Before Solitarius
A post-apocalyptic tale of intergenerational wordplay and revelation

"Ever wonder what happened to all the trees?" asked Sani. Lost in thought and neglecting her lunch, his granddaughter Haseya, who had just graduated from high school and was visiting from Maryland, gazed out his apartment window to a bleary, barren sandscape of dirt and debris stretching as far as the eye could see. Dust clouds danced at the edge of an enormous crater that marked the center of a radial array of white lines etched in the scorched ochre soil and extending out, like spokes of a wheel, for miles in all directions.

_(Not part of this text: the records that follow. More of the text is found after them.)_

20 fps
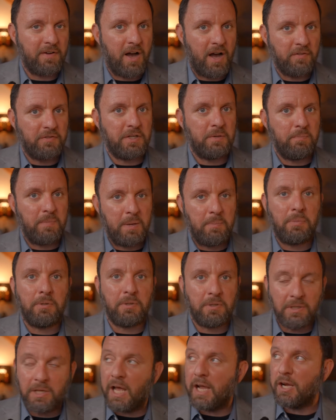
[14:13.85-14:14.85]
Often people
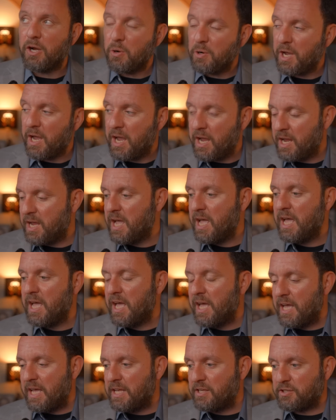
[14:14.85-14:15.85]
are like, okay,
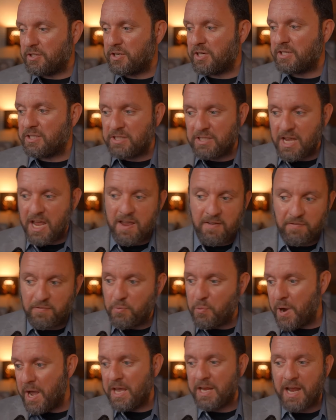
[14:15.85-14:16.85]
is there a safe
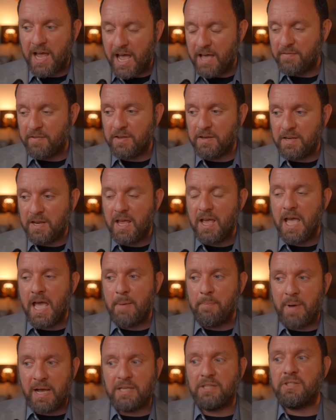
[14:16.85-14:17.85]
way to heaven?
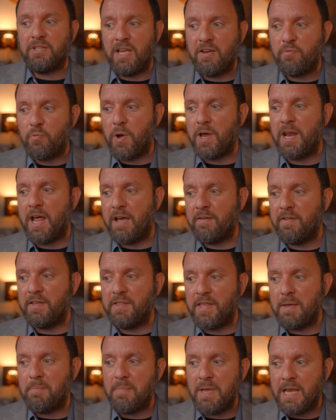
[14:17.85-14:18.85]
And by safe way to heaven,
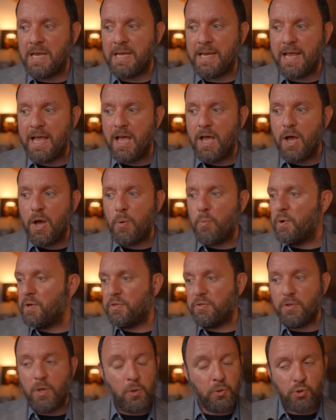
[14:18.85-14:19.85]
they mean with
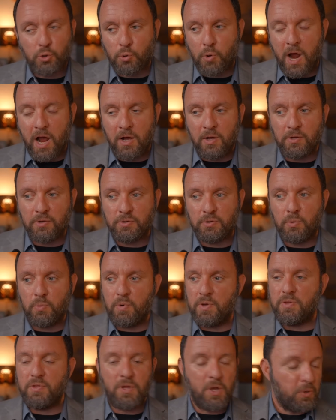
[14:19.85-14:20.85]
no trials,
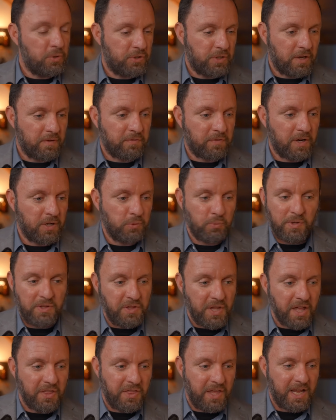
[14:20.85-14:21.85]
with no sufferings, with
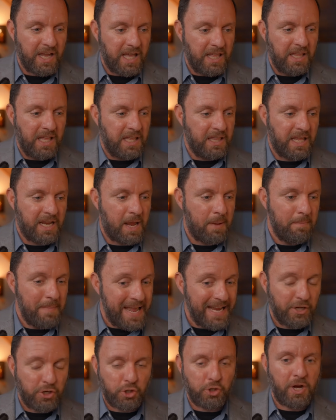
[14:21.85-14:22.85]
nothing. And then I
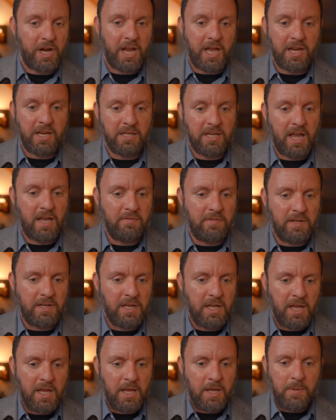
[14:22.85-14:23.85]
make sure I get into heaven.
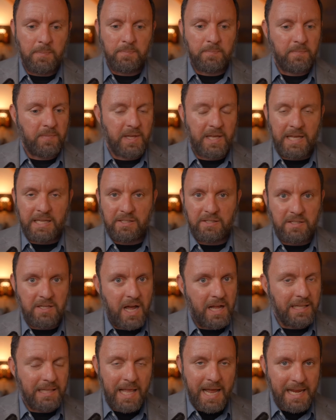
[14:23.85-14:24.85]
It's
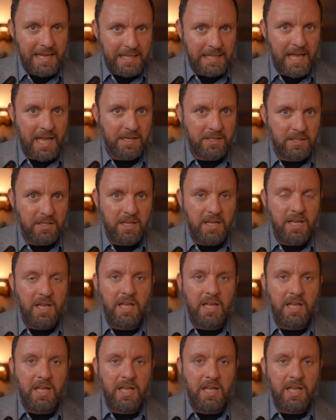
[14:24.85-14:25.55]
not like that.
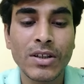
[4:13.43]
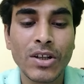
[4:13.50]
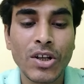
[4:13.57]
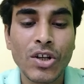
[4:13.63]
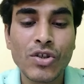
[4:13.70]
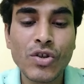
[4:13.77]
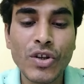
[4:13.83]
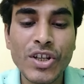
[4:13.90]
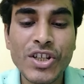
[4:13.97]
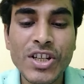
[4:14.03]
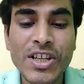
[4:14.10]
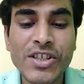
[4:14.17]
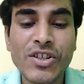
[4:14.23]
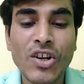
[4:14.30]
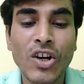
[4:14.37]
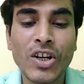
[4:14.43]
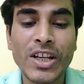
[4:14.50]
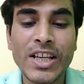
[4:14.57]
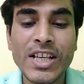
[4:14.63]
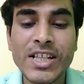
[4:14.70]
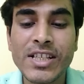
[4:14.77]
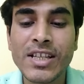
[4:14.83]
So it is
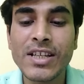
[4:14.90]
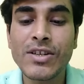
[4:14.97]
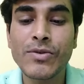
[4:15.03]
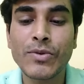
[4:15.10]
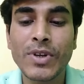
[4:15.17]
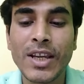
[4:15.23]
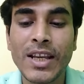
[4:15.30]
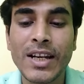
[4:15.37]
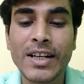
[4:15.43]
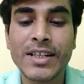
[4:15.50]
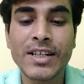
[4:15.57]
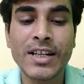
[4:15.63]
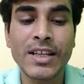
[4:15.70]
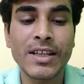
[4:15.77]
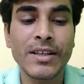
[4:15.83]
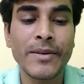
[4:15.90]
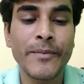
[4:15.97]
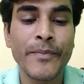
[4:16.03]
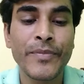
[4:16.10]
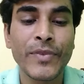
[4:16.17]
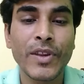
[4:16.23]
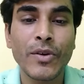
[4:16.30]
not easy to kill a
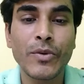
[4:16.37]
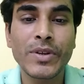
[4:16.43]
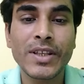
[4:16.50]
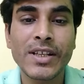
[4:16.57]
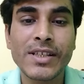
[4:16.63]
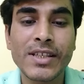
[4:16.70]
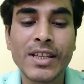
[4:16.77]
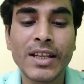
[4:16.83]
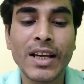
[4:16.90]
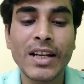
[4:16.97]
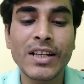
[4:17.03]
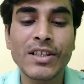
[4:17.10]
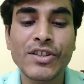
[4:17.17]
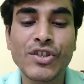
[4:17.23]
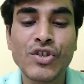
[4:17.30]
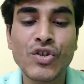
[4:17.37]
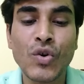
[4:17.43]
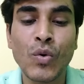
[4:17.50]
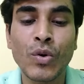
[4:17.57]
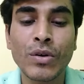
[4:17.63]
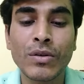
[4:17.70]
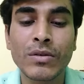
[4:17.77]
tree with a single
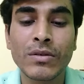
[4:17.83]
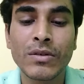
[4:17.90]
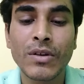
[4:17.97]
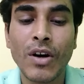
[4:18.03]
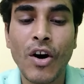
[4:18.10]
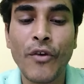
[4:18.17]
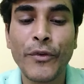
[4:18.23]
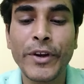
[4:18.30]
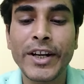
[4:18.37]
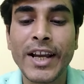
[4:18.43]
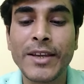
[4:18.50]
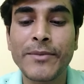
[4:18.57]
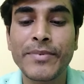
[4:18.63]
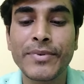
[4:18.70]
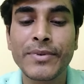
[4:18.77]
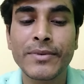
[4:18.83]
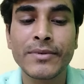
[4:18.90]
stroke of a knife.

The empty sky, drained of blue, invited no birds, nor were there any trees or branches on which birds might rest. Lying crooked across the forbidding wasteland was a long, white, fallen rectangular structure with a pointed end. Its crumbling stones, vaguely aligned, had long ago forgotten how to fit together.
"Our ancestors called it the Washington Monument," remarked Sani, noticing where Haseya was looking. "Before it fell," he added, his eyes twinkling nostalgically, "it stood 500 feet tall." Seeing that he now had her attention, his smile widened, deepening the furrows of a weathered face that had witnessed more of the joys and disappointments of life than most have experienced. At 70 years of age, Sani, whose name in the Navajo language means "old one," was the last survivor of his generation. Many others had died in middle age of cancer, so long had they been exposed to residual radioactive fallout from the nuclear blast that devastated the city half a century ago.

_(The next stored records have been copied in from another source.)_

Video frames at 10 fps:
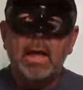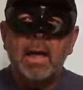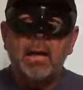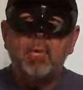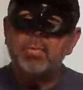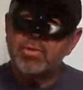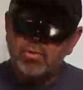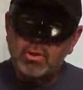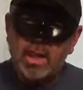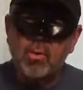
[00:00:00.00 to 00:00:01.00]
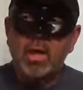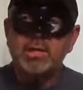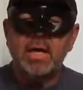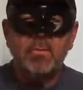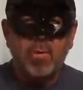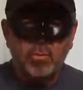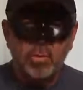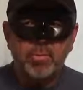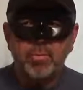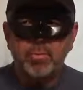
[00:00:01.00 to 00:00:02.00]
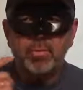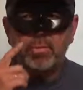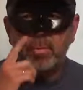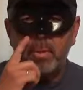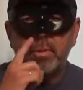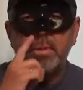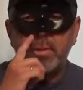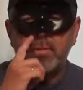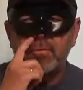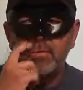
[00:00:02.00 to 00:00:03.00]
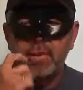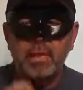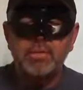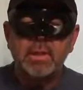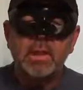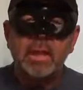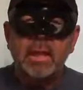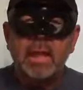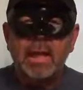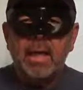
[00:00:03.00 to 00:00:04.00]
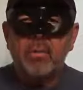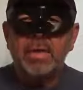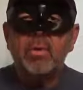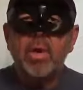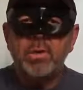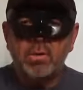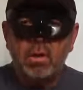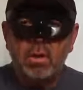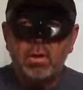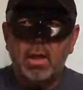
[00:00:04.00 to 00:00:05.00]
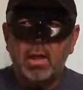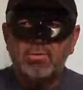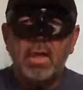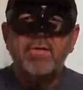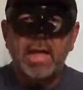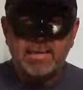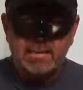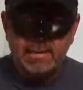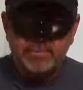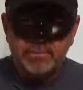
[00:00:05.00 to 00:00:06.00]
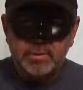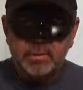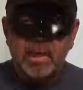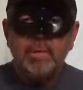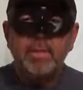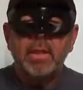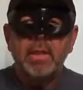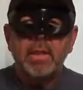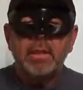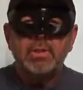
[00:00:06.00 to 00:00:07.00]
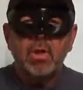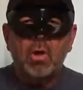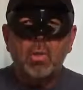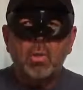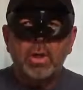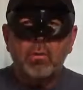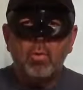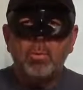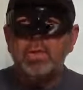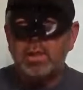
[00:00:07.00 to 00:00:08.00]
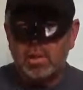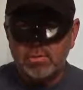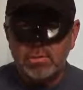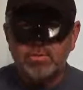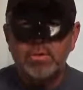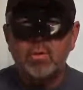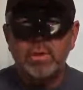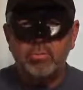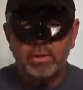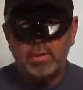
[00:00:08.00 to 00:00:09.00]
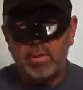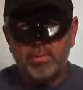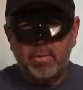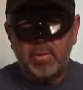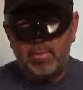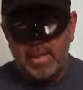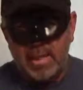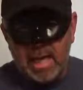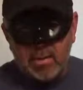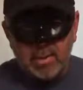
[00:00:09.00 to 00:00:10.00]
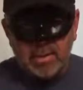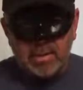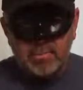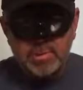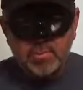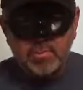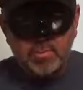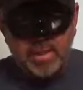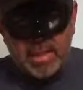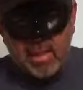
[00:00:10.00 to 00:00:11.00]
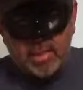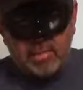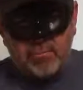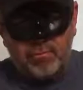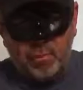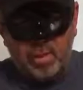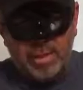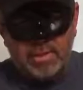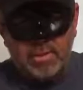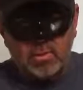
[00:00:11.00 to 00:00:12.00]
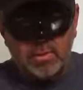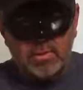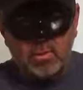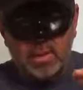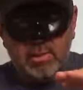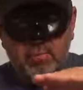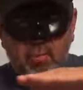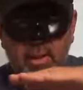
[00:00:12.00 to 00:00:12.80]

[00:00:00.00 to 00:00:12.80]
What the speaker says: Working patrol night watch. I had a partner. We've been with each other a few times, and we get a radio call, traffic accident. Okay, so we're pretty close. So we come up a main highway that comes up main highway, 4 lanes going this way, 4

"Tell me about my great-grandma I never knew," asked Haseya, her curiosity aroused as her fingers twirled the delicate chain of an ornate, heart-shaped, silver and turquoise locket that hung loosely around her neck. She asked tentatively, for the harder she tried not to imagine her great-grandmother's terrible last day, the more she felt her own heart rising in her chest. But even if the news was going to be painful, she just had to know.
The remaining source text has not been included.